= Zantac settlements =

Ranitidine, a heartburn medicine sold under the brand name Zantac among others, was pulled from shelves in 2019, following disclosure of potential carcinogenic effects, which its manufacturers were accused of "engaging in a decades-long scheme to conceal."

By 2020, the US Food and Drug Administration was telling consumers to discard whatever Zantac they still had.

==Overview==
Zantac was first marketed in 1981, and it was described in 1989 as "one of the most expensive drugs on the market", and "the world's biggest-selling prescription drug". Addiction to taking it ("a habit") was how some of its users described Zantac. The focus of Glaxo, its manufacturer, was to gain market share "from Zantac competitors like Tagamet." Cimetidine, sold under the brand name Tagamet among others, was listed in 2020 as an alternative to Zantac.

The company also introduced a half-strength line extension named Zantac 75.The Los Angeles Times headlined "Public Faces Overdose of Similar Drug Names."

The market for Zantac and its competitors was described in 2005 as 13.5 billion US dollars.

The product's problem was described by The New York Times as being "that a potential cancer-causing contaminant can build up in the drug when stored for long periods." Heavy marketing expenditures resulted in Zantac being consumed by those who might have satisficed with less harmful alternatives.

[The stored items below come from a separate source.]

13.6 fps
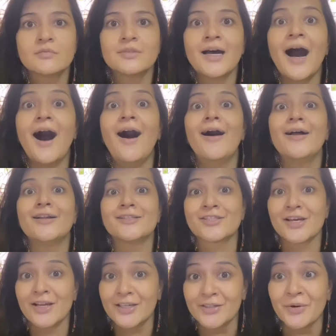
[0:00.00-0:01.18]
I'll
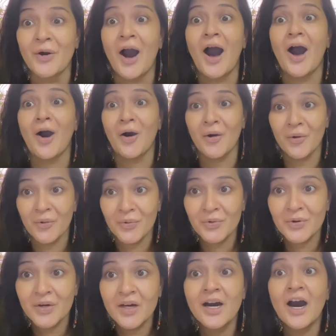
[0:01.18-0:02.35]
tell you how.
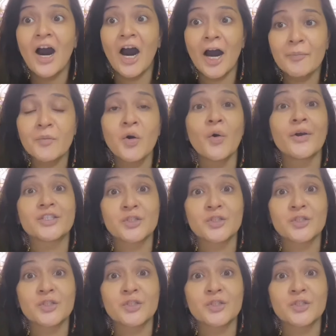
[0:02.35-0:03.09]
I'm going to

As the potential harmful effects were identified, lawsuits were filed.

==Oversight==
By the time of the FDA's 1983 provisional approval for Zantac, it had already been approved for sale in 31 countries. Marketing expenditures were measured by hundreds of millions of dollars.

The 2019 New York Times headline "Heartburn Drugs Can Lead to Fatal Heart or Kidney Disease" was a herald for Zantac being pulled from store shelves.

===Infants and children===
A lower dose version of Zantac had been given to children. A liquid form for ingestion by infants also had been marketed.

==Lawsuits==
By 2022, a wave of US class action lawsuits was underway. Also by then, "a wave of recalls" had taken place.

Some of the lawsuits, which by October 2021 included over 100,000 plaintiffs, were filed due to impending statute of limitations laws; estimates of how many people used Zantac have been given as high as 15 million. Facets of the legal wrangling included:
- whether or not certain internal eMails were privileged (and whether deleting them was a violation of a judge's orders to preserve them).
- voluntary withdrawal of products and whether this removed them from oversight.

In June 2023, GSK reached a confidential settlement for one of the lawsuits related to Zantac causing cancer. After the announcement of the settlement, GSK's stock price rose by 4.8%

==Zantac pill switching settlements==
In 2008 settlements were reached regarding Walgreens and CVS switching Medicaid patients taking Zantac from capsules to the "more costly" tablet form.